(Task inputs)
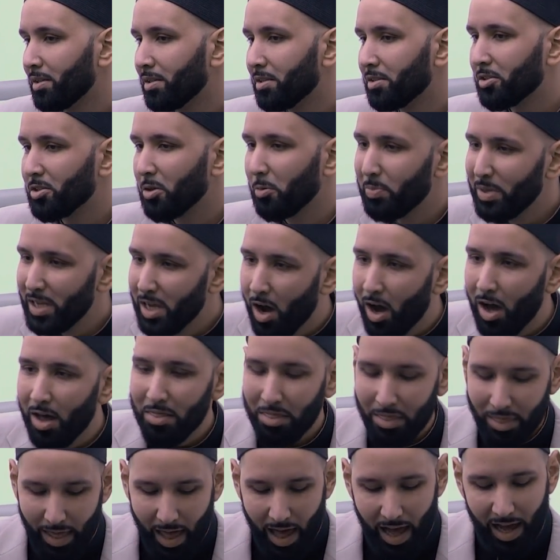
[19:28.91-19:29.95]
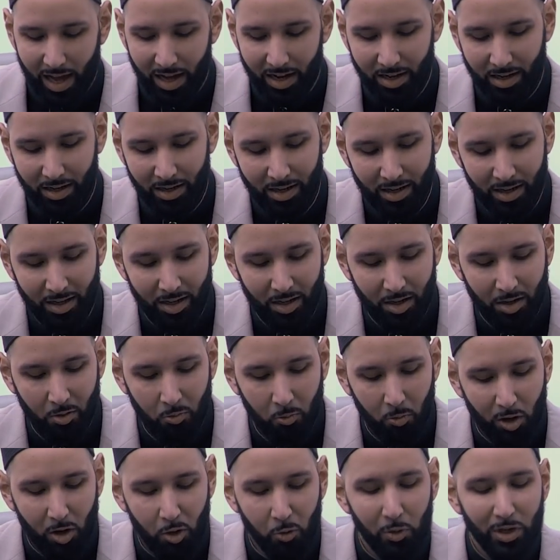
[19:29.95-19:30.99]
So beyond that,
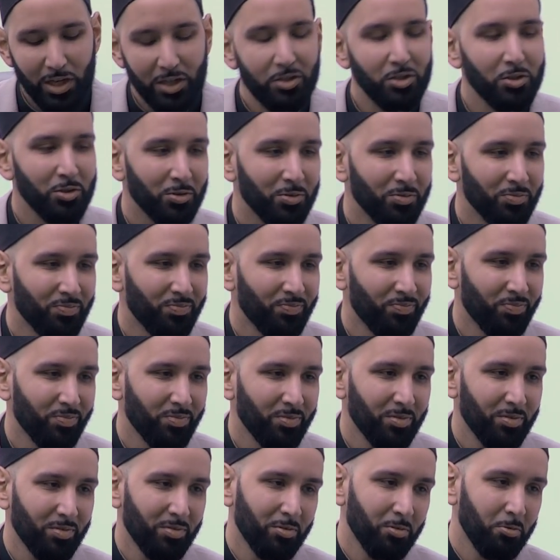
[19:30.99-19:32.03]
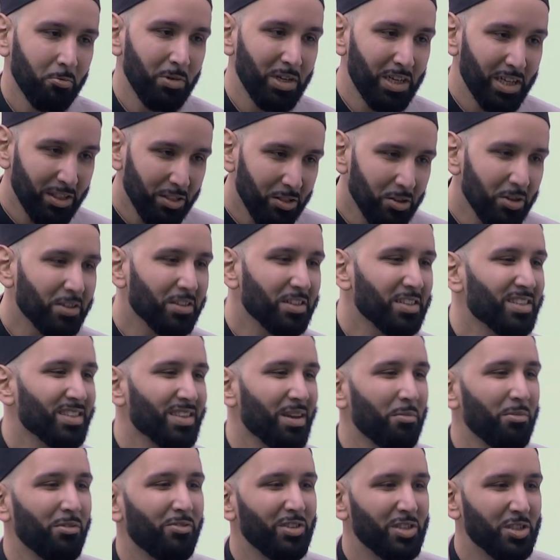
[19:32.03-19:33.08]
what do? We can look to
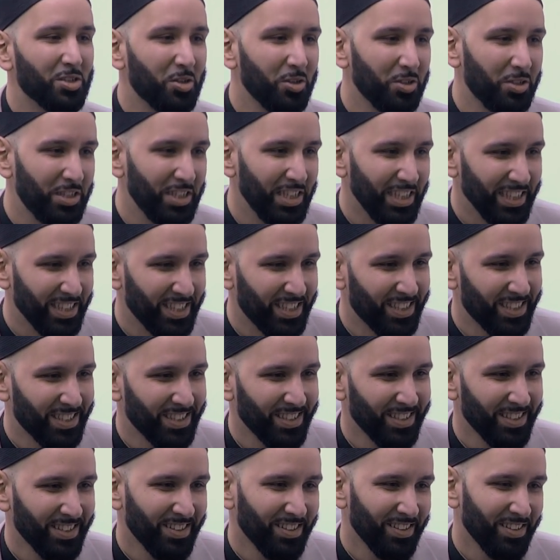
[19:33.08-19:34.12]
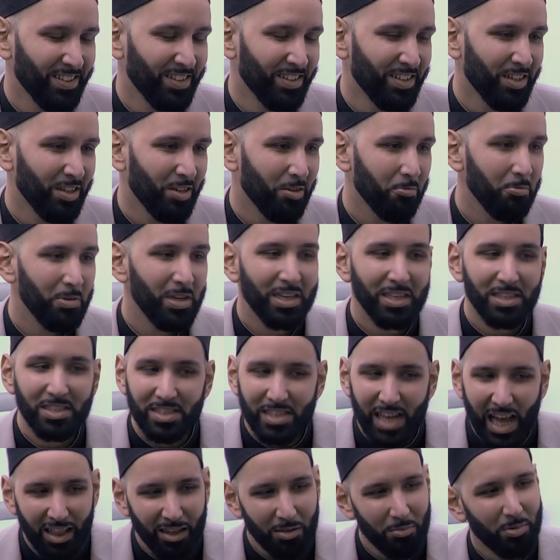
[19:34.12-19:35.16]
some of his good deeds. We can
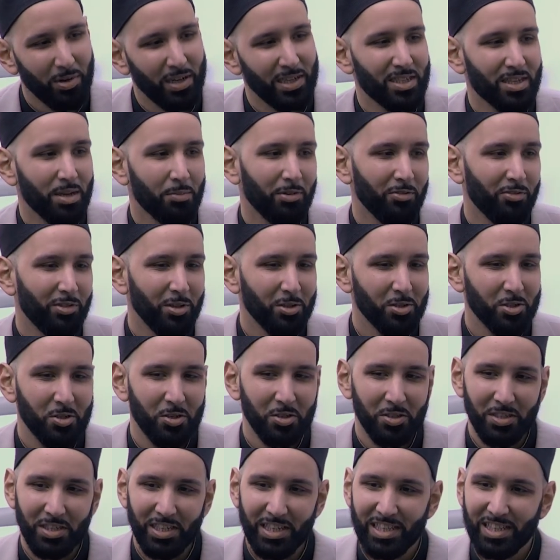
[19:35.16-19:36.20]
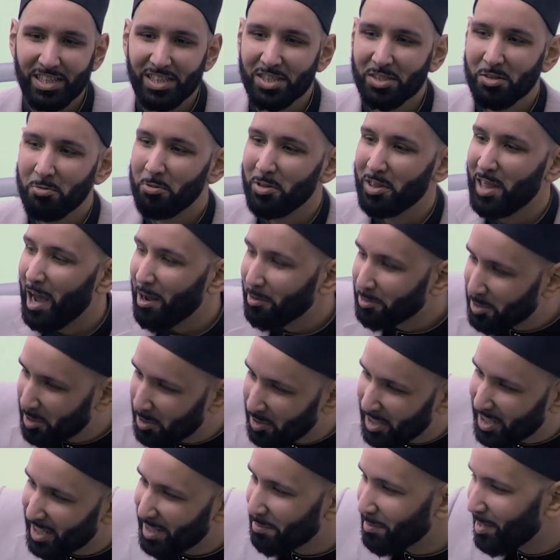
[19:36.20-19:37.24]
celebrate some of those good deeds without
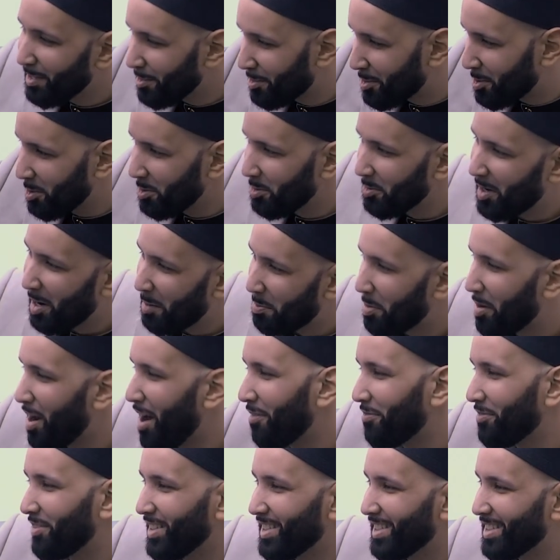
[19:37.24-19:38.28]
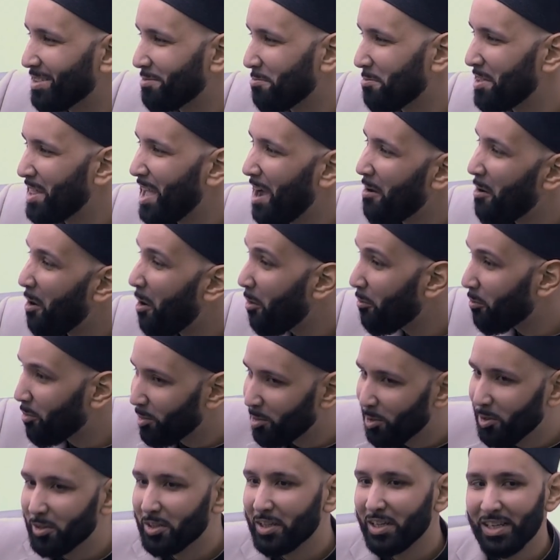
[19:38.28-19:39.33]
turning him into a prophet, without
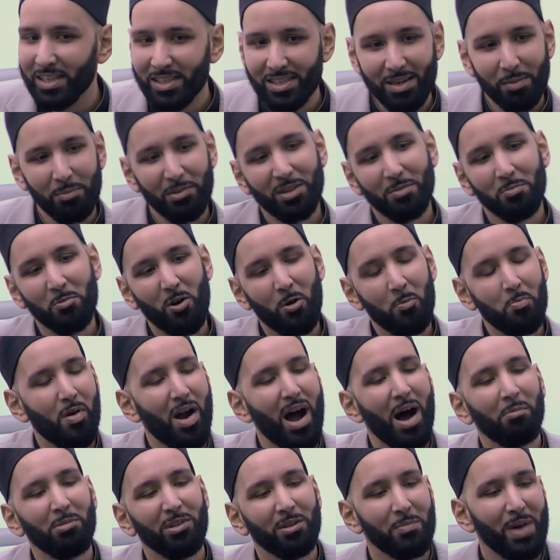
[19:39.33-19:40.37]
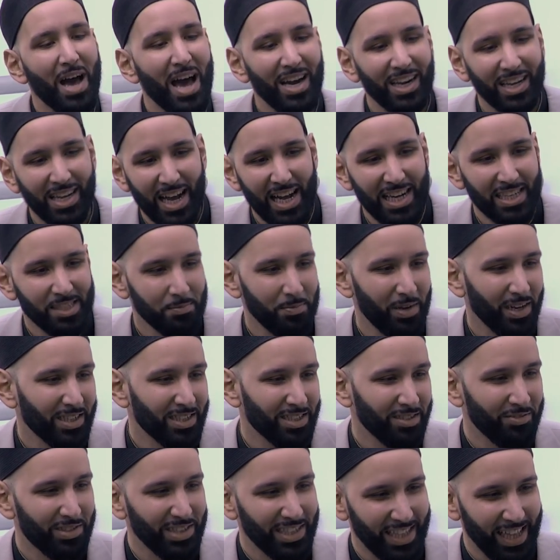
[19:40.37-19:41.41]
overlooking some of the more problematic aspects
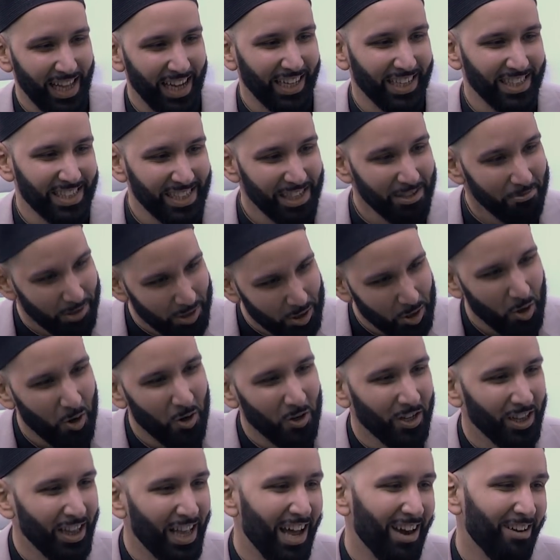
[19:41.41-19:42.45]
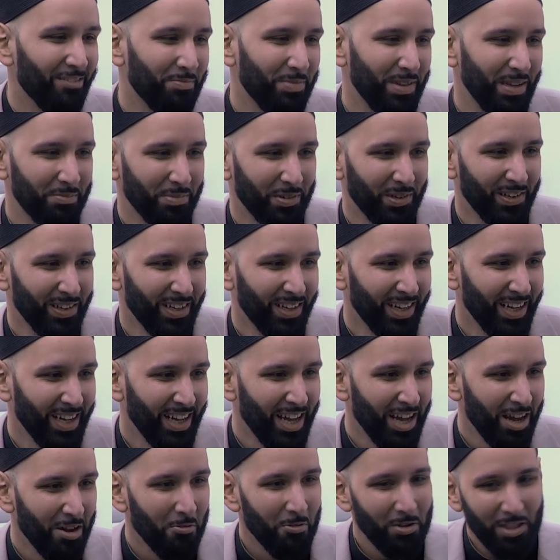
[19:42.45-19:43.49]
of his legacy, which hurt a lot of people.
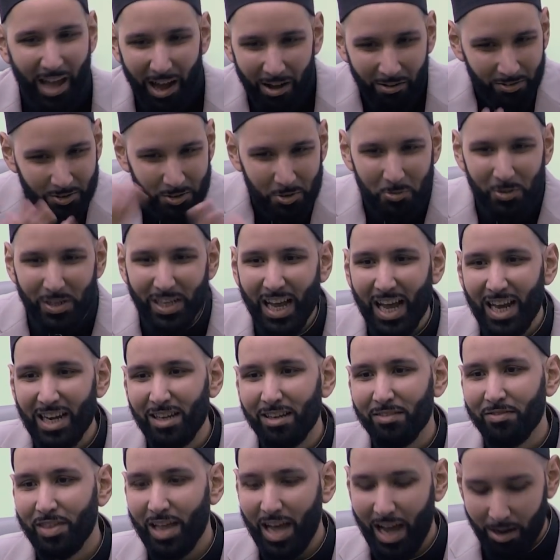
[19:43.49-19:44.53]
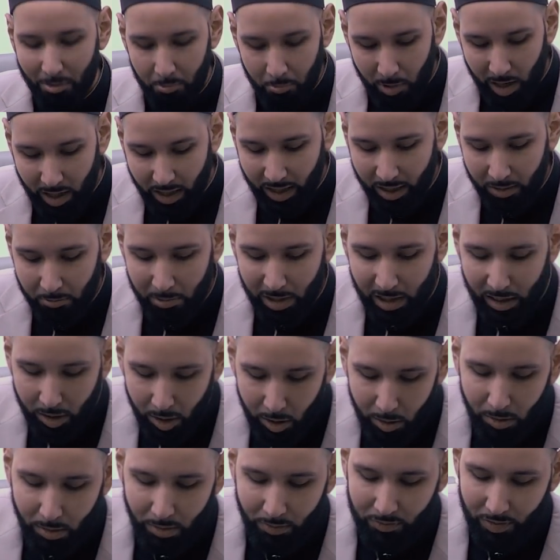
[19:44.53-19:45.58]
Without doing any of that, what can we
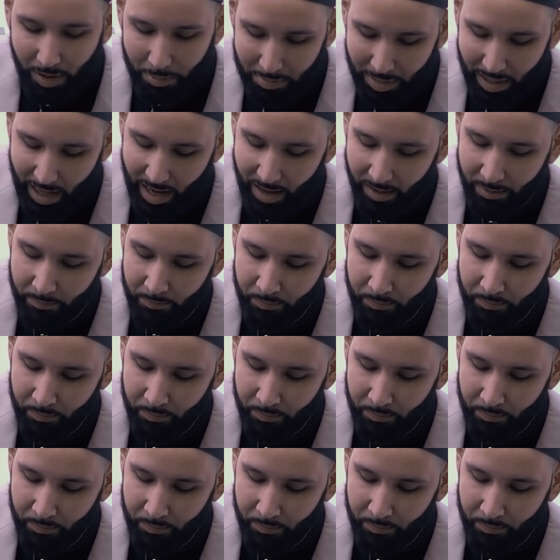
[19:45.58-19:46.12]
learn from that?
(End Task inputs)
(Task inputs)
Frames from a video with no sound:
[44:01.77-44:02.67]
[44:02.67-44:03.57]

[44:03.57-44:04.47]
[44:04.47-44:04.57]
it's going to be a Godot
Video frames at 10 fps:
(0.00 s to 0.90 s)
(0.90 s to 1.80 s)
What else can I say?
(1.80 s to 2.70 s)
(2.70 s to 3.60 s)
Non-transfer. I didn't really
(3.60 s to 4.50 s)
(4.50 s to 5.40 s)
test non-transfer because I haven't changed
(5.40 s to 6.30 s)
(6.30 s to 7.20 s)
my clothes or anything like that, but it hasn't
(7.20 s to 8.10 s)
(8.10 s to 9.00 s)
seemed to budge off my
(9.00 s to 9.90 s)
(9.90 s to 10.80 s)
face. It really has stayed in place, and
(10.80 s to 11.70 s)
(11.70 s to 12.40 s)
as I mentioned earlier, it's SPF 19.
(End Task inputs)
What to produce: In the listing above, find the line with "[44:01.77-44:02.67]" and the line with "(5.40 s to 6.30 s)". Output those two lines and every line between them, exactly as written.

Solution for this task:
[44:01.77-44:02.67]
[44:02.67-44:03.57]

[44:03.57-44:04.47]
[44:04.47-44:04.57]
it's going to be a Godot
Video frames at 10 fps:
(0.00 s to 0.90 s)
(0.90 s to 1.80 s)
What else can I say?
(1.80 s to 2.70 s)
(2.70 s to 3.60 s)
Non-transfer. I didn't really
(3.60 s to 4.50 s)
(4.50 s to 5.40 s)
test non-transfer because I haven't changed
(5.40 s to 6.30 s)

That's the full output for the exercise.